Exercise description: Return all of the data exactly, omitting any images.

Content starts

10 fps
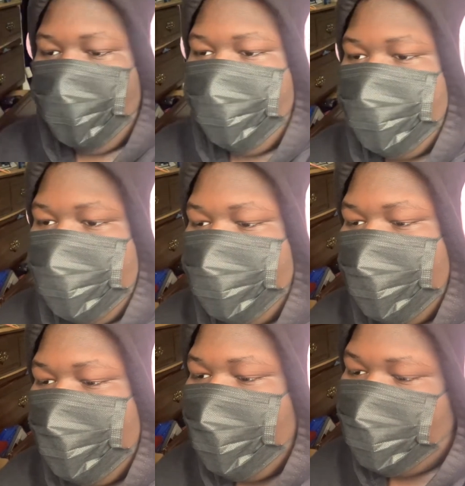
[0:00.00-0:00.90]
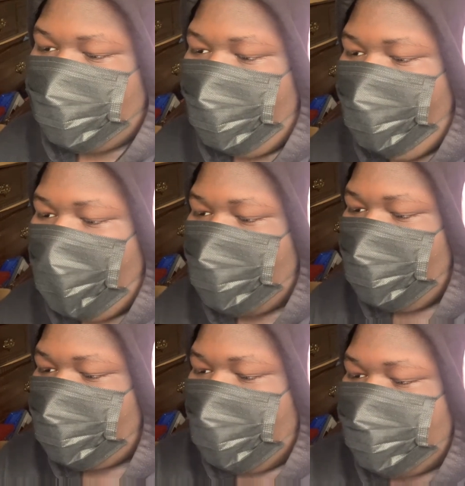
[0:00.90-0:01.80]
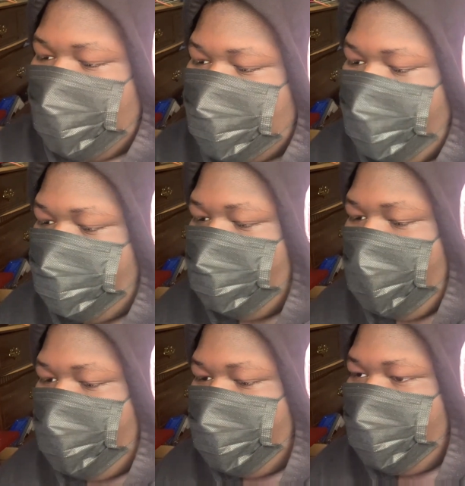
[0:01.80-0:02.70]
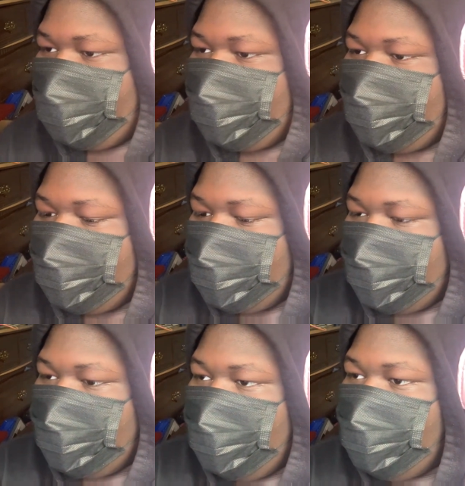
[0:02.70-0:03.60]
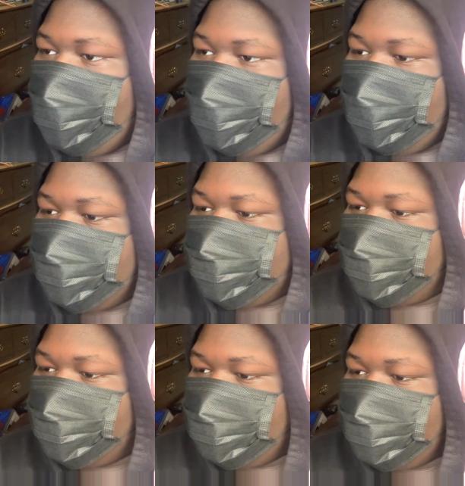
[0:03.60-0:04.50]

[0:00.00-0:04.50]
window, so it made it look like ten times brighter than it needed to.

Content ends

Result below:
10 fps
[0:00.00-0:00.90]
[0:00.90-0:01.80]
[0:01.80-0:02.70]
[0:02.70-0:03.60]
[0:03.60-0:04.50]

[0:00.00-0:04.50]
window, so it made it look like ten times brighter than it needed to.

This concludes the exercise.